▸ Information
********************

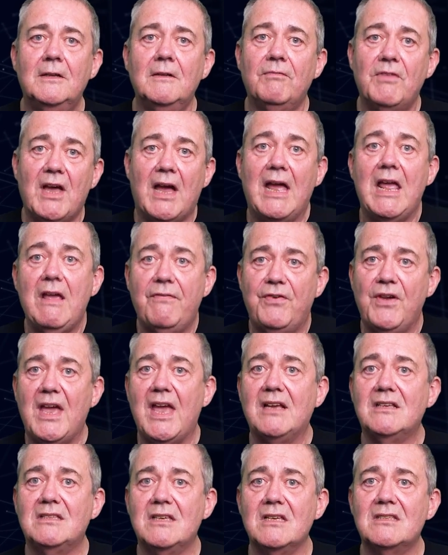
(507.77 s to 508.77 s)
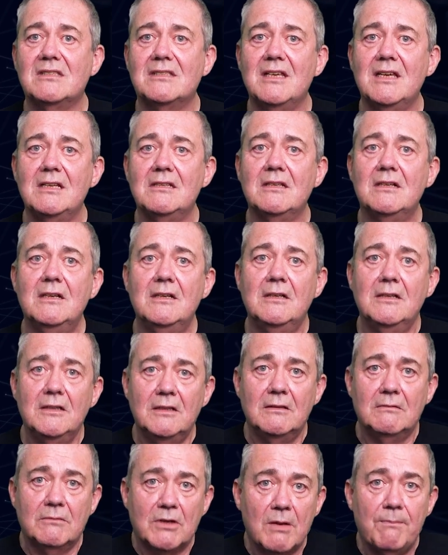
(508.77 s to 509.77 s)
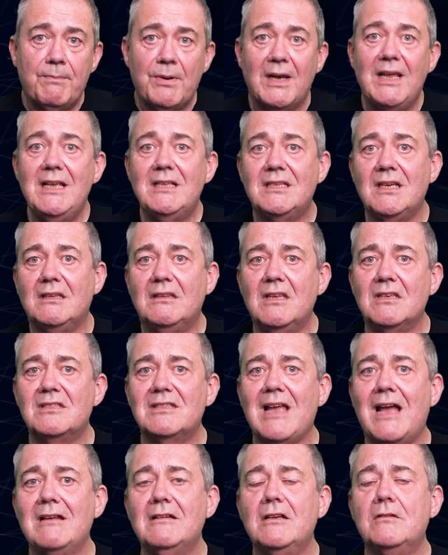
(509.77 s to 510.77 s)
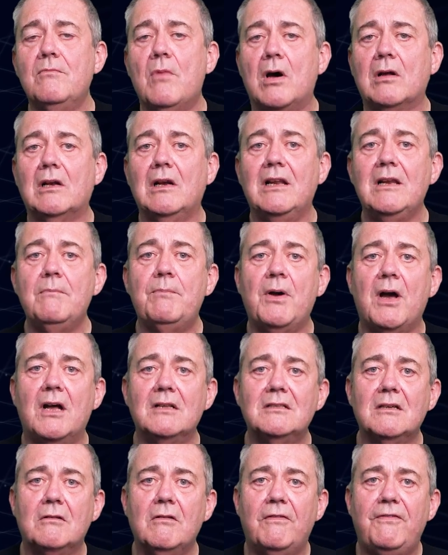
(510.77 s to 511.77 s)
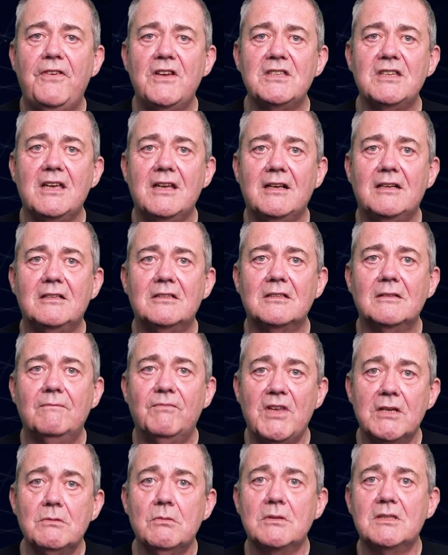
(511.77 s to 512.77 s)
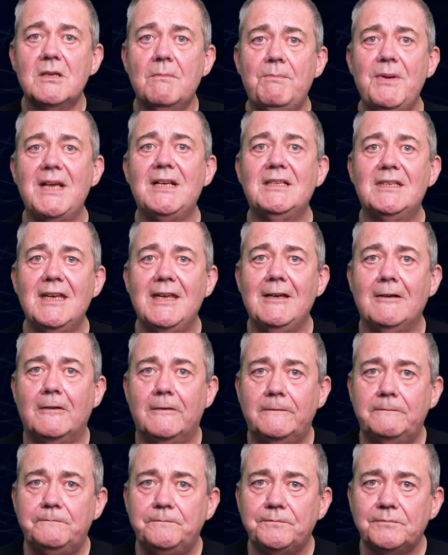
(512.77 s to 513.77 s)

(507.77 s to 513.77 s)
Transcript: that if it existed, completed the standard model in particle physics. This was a big deal.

********************

▸ Task to carry out
Write out the data in full and exactly as given, though without the images.

▸ Task solution
(507.77 s to 508.77 s)
(508.77 s to 509.77 s)
(509.77 s to 510.77 s)
(510.77 s to 511.77 s)
(511.77 s to 512.77 s)
(512.77 s to 513.77 s)

(507.77 s to 513.77 s)
Transcript: that if it existed, completed the standard model in particle physics. This was a big deal.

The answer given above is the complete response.